▶ **What you will do**:
Please reproduce the data exactly, though every picture must stay out.

[Stored data]
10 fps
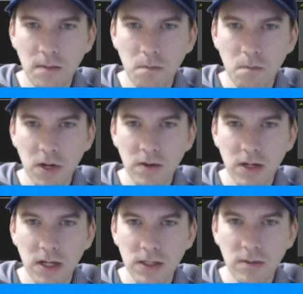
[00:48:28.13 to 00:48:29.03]
Mountain
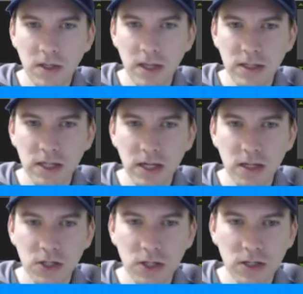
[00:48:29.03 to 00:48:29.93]
has to be that
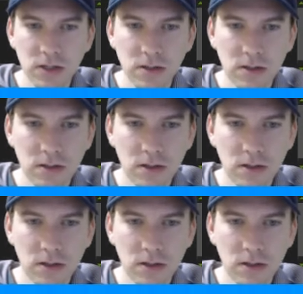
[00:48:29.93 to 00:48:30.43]
tannish color.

▶ **Task output**:
10 fps
[00:48:28.13 to 00:48:29.03]
Mountain
[00:48:29.03 to 00:48:29.93]
has to be that
[00:48:29.93 to 00:48:30.43]
tannish color.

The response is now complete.